Première impression? Il faut aimer les céramiques, les coupes et les gobelets. Il y en a partout, de toutes les époques, et cela peut vite paraître rébarbatif. C'est malgré tout très enrichissant, car l'on se rend compte des multiples influences, notamment asiatiques. En même temps, pour ce genre de choses, les Chinois, pendant longtemps, c'étaient les meilleurs, faut aussi l'avouer...

Une diversité florissante

Coffre du Maroc
XIVème siècle.
Deuxième impression? On a surtout devant nous de l'art "utile": des coupes, donc, mais aussi des vases, des aiguières, quelques bijoux. Peu de meubles, et c'est un regret car, que je sache, les pays arabes n'étaient pas manchots en ébénisterie. Il y a quand même ce coffre en bois, assez sublime. Il vient du Maroc, fabriqué au XIVème siècle. Trois des côtés sont richement façonnés. Pas le quatrième, celui qui était collé au mur. On sourit de cette non-finition, s'imprègne de l'image de ce coffre, et puis passe à autre chose.
Brûle-parfum faucon
Asie Centrale, XIème
siècle.
Parmi les très nombreuses coupes en céramique, quelques beautés, qui ne dépareilleraient pas dans mon salon. A un petit détail près: celles-ci viennent d'Irak, et datent du VIII ou IXème siècle... Plus loin, une coupe en ivoire, du Xème siècle, offerte au plus jeune fils du premier calife Omeyyade d'Espagne.
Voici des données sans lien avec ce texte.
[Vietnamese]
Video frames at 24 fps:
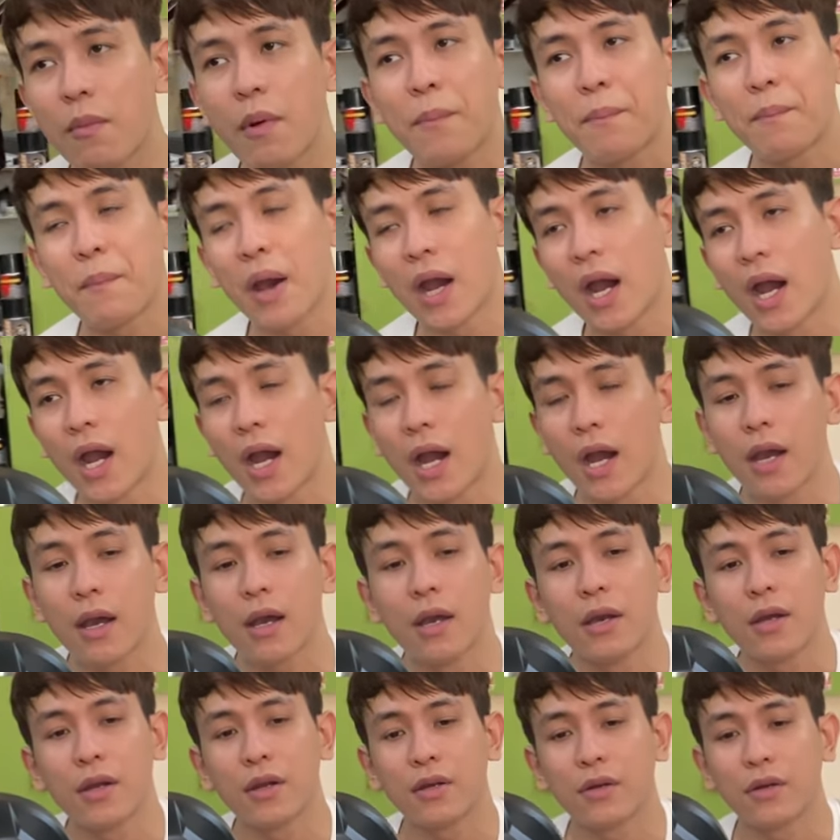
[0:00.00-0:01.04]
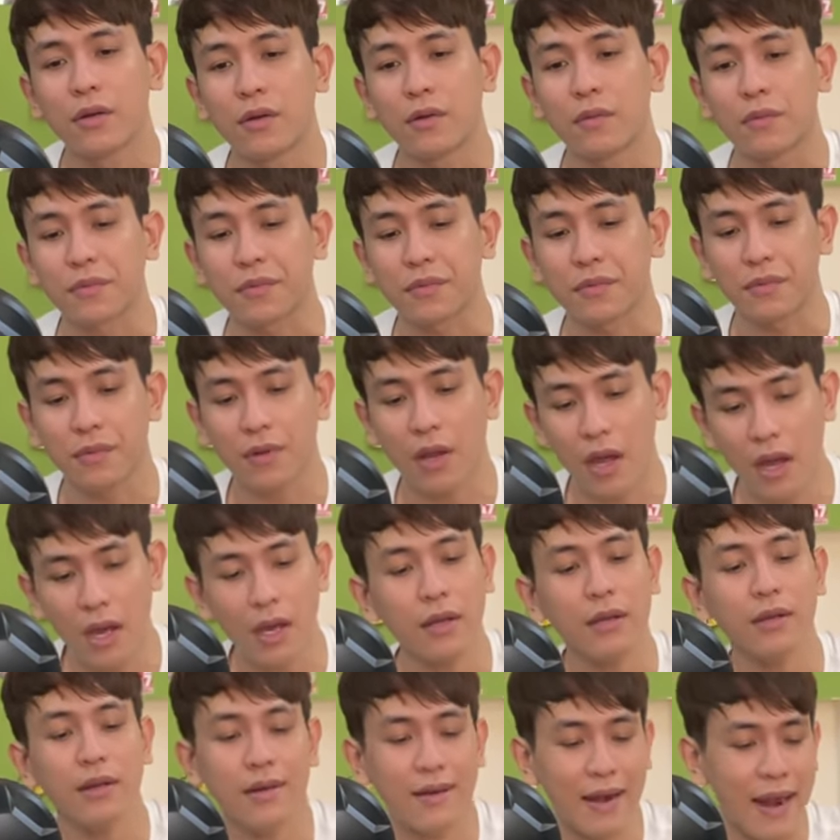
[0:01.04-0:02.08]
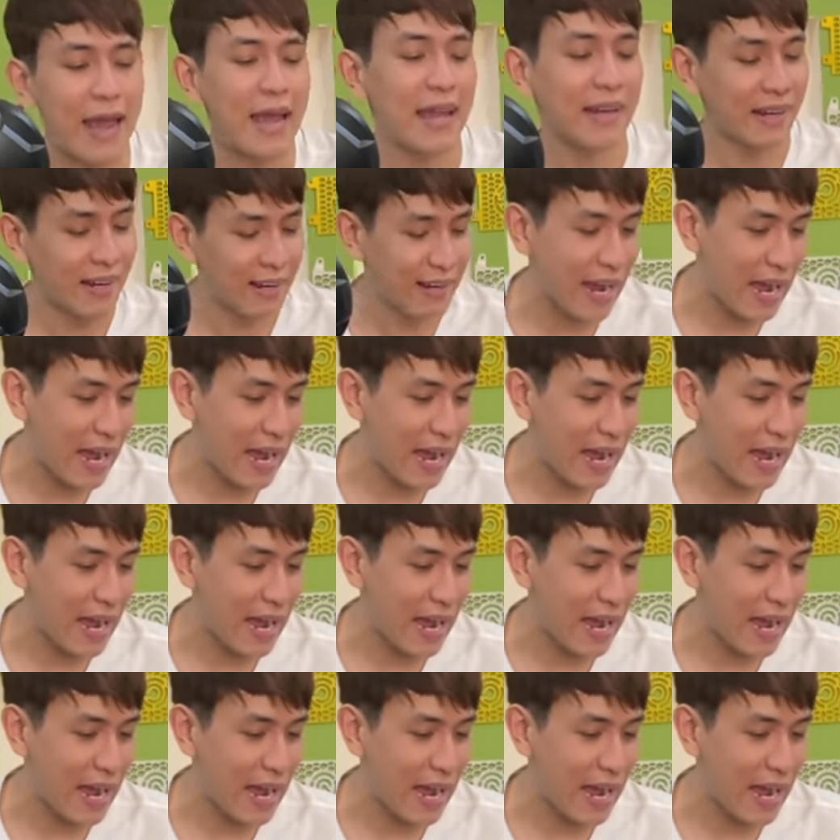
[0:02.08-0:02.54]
búp bơ đó nó lai nó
Ici, une statue de faucon, qui servait de brûle-parfums: Asie Centrale, XIème siècle. En bas, une bouche de fontaine en bronze (qui sert de présentation aux publicités qu'on voit un peu partout en ce moment): Espagne, XIIème-XIIIème siècle. Divers, on vous dit...

Une merveille de globe

Homme trayant une bufflesse.
Syrie, XIIème siècle.
L'un des trois plus vieux
globes célestes au monde.
Iran, XIIème siècle.
Quelques mètres derrière, une statue d'une homme trayant une bufflesse, assez hallucinante:  Syrie, XIIème. Et là, enfin, mon préféré... Ce globe céleste - Iran, 1144 - l'un des trois plus vieux au monde. Une merveille de bronze, incrusté d'argent. On y voit les 48 constellations observées en son temps par Ptolémée d'Alexandrie, au IIème siècle. Et même mieux encore: 1025 étoiles sont répertoriées, signalées par de petits points d'argent dont la taille varie en fonction de l'intensité lumineuse observée depuis la Terre. Une merveille qui, à elle seule, fait de ce département des Arts de l'Islam un passage obligé.

Les Arts de l'Islam
Musée du Louvre
Ouvert tous les jours de 9h à 18h, sauf le mardi.